Dr. Jeffrey Curtis
ACR CONVERGENCE 2021—The ACR Convergence 2021 meeting reflected the continued advancement of science and practical research in the field of rheumatoid arthritis (RA). Among the most important topics this year in RA was the evolution of the risk-benefit profile of Janus kinase (JAK) inhibitors, for which new safety data emerged in a series of related abstracts.
JAK RESEARCH
Results from the recently completed, worldwide, randomized, head-to-head comparison of a JAK inhibitor therapy (tofacitinib) vs. tumor necrosis factor (TNF) inhibitor therapy, adalimumab or etanercept, were reported in a series of four important presentations.
Abstract 0831: Safety and efficacy of tofacitinib vs TNF inhibitors in RA patients aged 50 years or older with one or more cardiovascular risks: Results from a phase 3b/4 randomized safety trial Research by Ytterberg SR, et al.1
The comparative safety of JAK inhibitor therapy on the pre-specified outcomes of major adverse cardiac events (MACE) and malignancy from the Oral Surveillance trial were unveiled for the first time. This trial fulfilled a regulatory requirement and was designed to demonstrate the non-inferiority of tofacitinib compared with adalimumab (in North America) or etanercept (in the rest of the world) in 4,362 patients randomized to tofacitinib 10 mg twice daily, 5 mg twice daily, or TNF inhibitor therapy.

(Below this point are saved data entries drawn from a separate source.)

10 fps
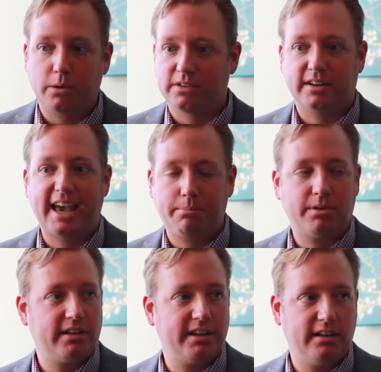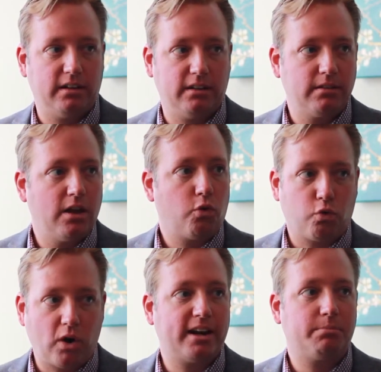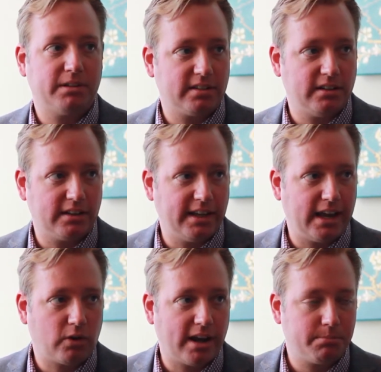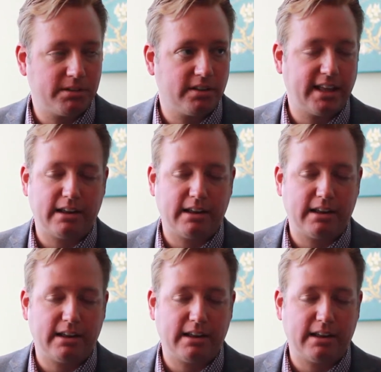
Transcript: I was on Capitol Hill right up until the end, right up untilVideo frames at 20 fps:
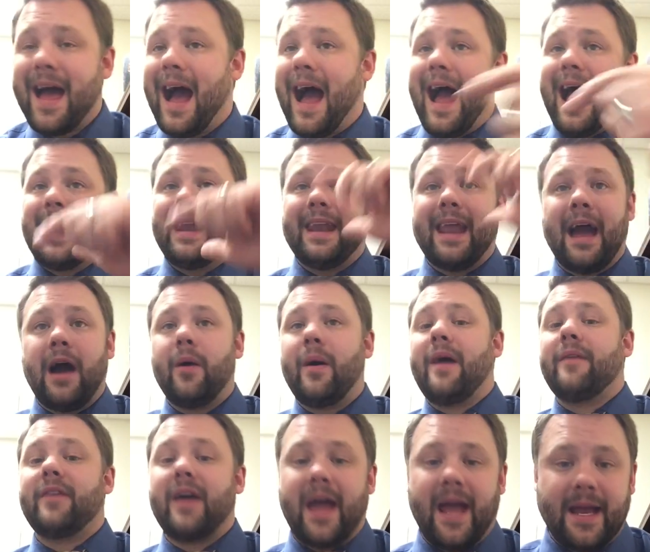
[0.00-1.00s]
I now
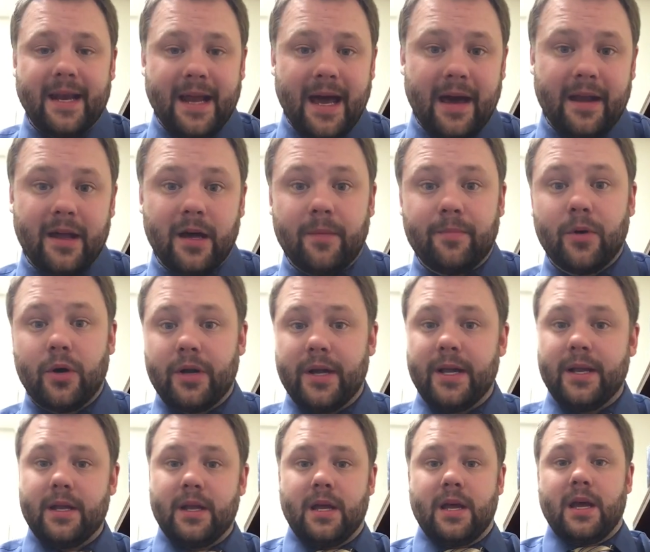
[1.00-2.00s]
have a handout up on
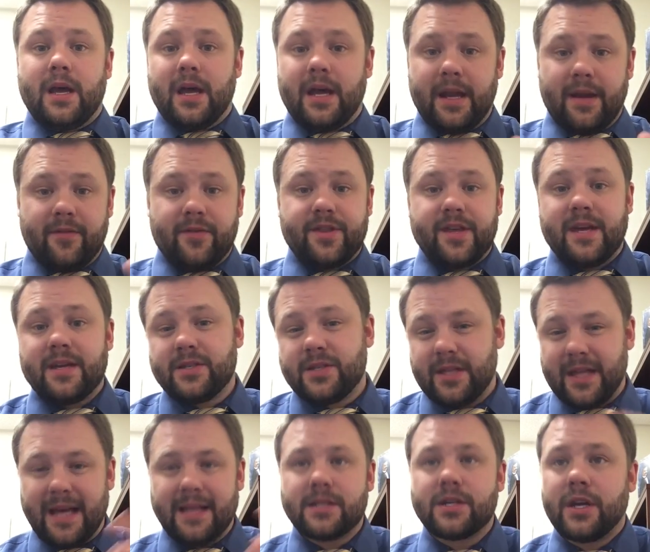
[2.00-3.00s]
it and everything,
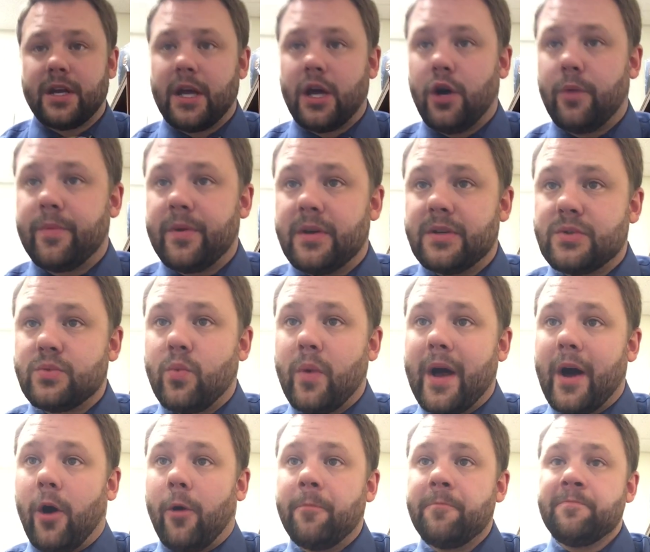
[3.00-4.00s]
so that's going to help you as
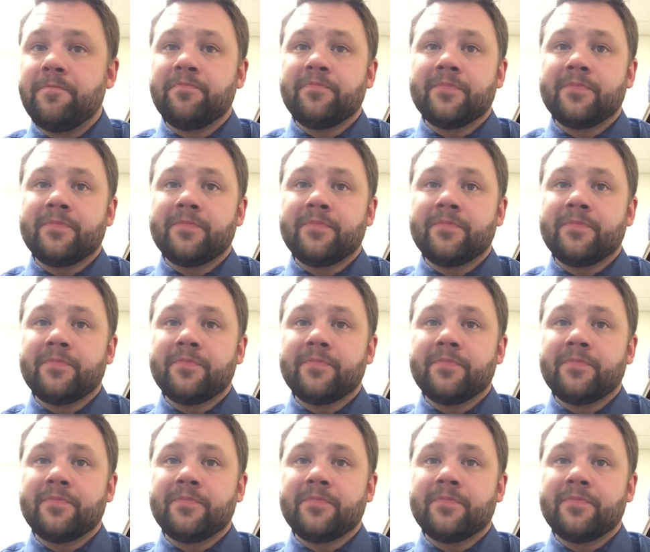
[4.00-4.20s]
well.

For both MACE and malignancy outcomes, tofacitinib failed to meet the pre-specified non-inferiority outcomes. The risk (hazard ratio) of MACE events was 1.33 (95% confidence interval [CI] 0.91, 1.94) in tofacitinib-treated patients, a non-significant result that failed to meet the non-inferiority margin of 1.8. For malignancies, the risk was 1.48 (95% CI 1.04, 2.00), consistent with a significantly increased risk. The number of patients needed to be treated with tofacitinib for one year to result in one extra MACE event or malignancy (i.e., the number needed to harm; NNH) was 567 for MACE and 276 for malignancy.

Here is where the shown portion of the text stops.